… “I told her I’d be personally responsible for you and the gun and the way you use it. I told her that any time a boy is ready to learn about guns is the time he’s ready, no matter how young he is, and you can’t start too young to learn how to be careful.”… -The Old Man
The Old Man And The Boy was recommended to me from one of my Grandpa’s best friends, and one of my favorite people to create portrait photographs of, Chuck Jones. I grew up hunting and fishing with both, my Grandpa and Chuck (both shown below this paragraph) since I was 5 years old at a hunting cabin close to home (shown in the image above). My hunting ethics and respect for the outdoors were both adopted from them, and in turn…from their elders and teachers that they had while growing up.
While reading The Old Man And The Boy, I can’t help but recall many conversations that I’ve had with both my Grandpa and Chuck that nearly mirror the ones between, The Old Man And The Boy in this book. Conversations that they had with me as a kid, as well as conversations that they still have with me as an adult. These conversations mostly explained the importance of respect for the natural world as well as the importance of firearm safety. (Such as the image of the conversation between The Old Man And The Boy shown at the very top).

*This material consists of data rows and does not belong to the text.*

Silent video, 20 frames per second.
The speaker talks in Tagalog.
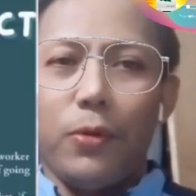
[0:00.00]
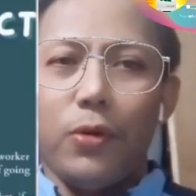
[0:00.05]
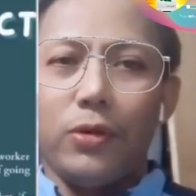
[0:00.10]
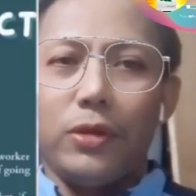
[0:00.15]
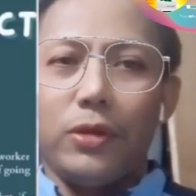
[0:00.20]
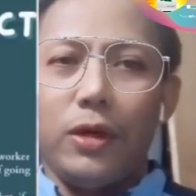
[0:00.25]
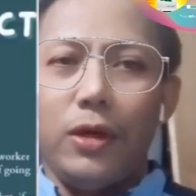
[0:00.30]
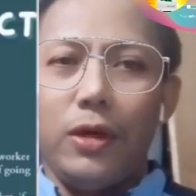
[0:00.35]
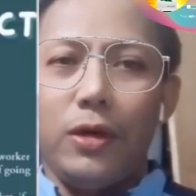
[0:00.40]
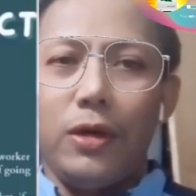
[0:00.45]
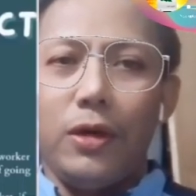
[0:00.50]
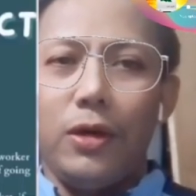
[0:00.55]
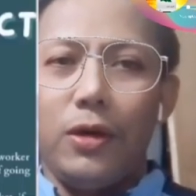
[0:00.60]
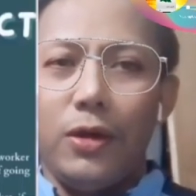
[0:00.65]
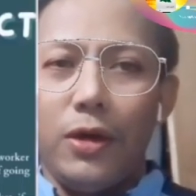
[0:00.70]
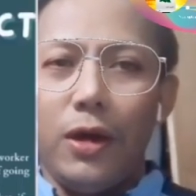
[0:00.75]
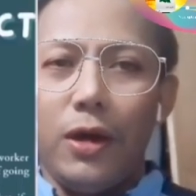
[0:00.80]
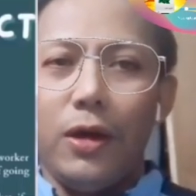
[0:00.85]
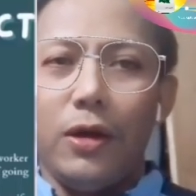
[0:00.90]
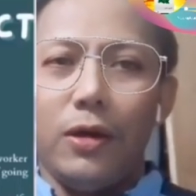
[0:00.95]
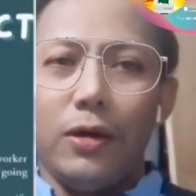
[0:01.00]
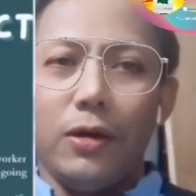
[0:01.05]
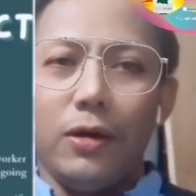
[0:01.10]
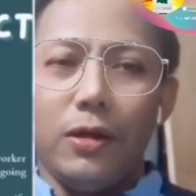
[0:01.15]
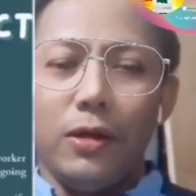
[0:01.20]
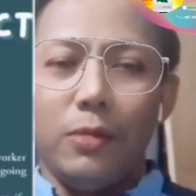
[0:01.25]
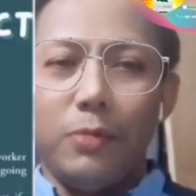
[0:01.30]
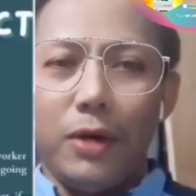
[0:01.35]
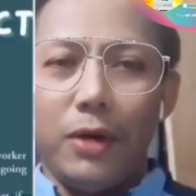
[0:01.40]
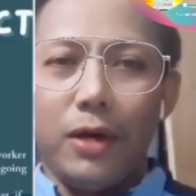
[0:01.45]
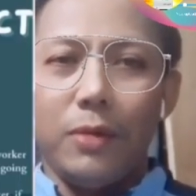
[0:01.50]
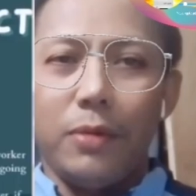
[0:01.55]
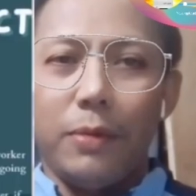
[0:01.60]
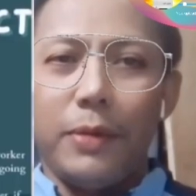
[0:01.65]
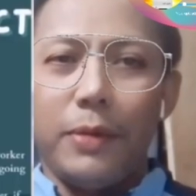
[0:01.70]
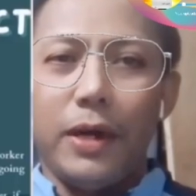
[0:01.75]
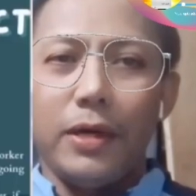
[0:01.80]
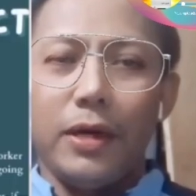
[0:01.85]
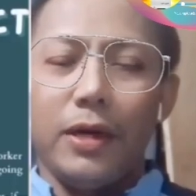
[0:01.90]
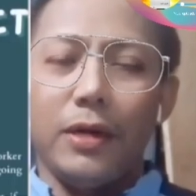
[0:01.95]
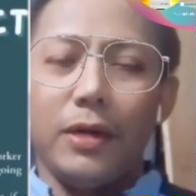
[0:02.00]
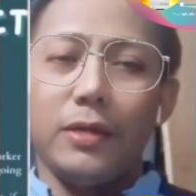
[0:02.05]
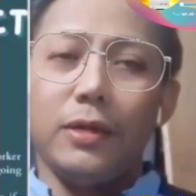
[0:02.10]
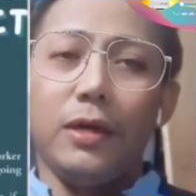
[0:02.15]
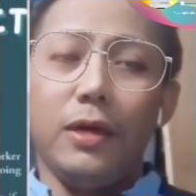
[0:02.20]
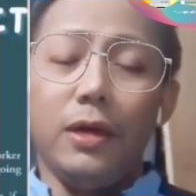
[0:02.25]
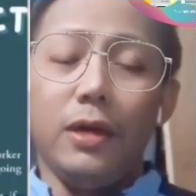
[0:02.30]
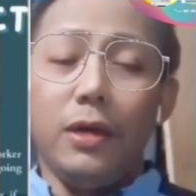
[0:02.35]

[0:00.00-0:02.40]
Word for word: 40 real mga kababayan.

This concept of never starting a boy, or girl too young in learning the importance of being careful was interesting to me. I’ve never really thought about my upbringing around firearms in that sense before. I’m sure in the minds of many parents/people looking from the outside in…all they might be able to picture is an accident waiting to happen, depending on their upbringing of course. But now as I look back, not as a parent yet, but as an adult that was raised around firearms (in a careful and respectful way) and as someone that LOVES to introduce the world of hunting and firearms to others, I see it as one the best worlds that you could possibly welcome a person into…young or old.
I wasn’t too young to learn how to do things with care at the age of 5. I wasn’t too young to learn respect for the firearm, my elders, others that respected me, and even respect for myself for that matter. Being brought up in the hunting and shooting worlds as a child taught me lessons that I use every day. Lessons that have to do with trusting my gut and intuition, and also lessons that have to do with understanding that you must know the rules before/if you break them…which is the recipe for the ultimate success as an artist as far as I’m concerned (and something I exhibit in my artwork). Although…I do think that had I not been introduced to these concepts at a young enough age, they would have absolutely been more difficult to learn and understand at an older age. So in my eyes, no, you cannot start them too young…but there can be a major downside in starting them too old. That is the game of habit…create good habits before you have a chance to get accustomed to bad ones.
But for me to have the opportunity to be brought up in this way…I first had to be recognized as a potential success by the men that invited me to learn from it. It required a level of trust from the old man to the young man. So for that, I’m thankful that both Chuck and my Grandpa invited me and also kept me in this world of firearms and the appreciation for the outdoors…and I am excited for the time where I see the opportunity to invite a young man, or girl into this world that is full of valuable life lessons as well.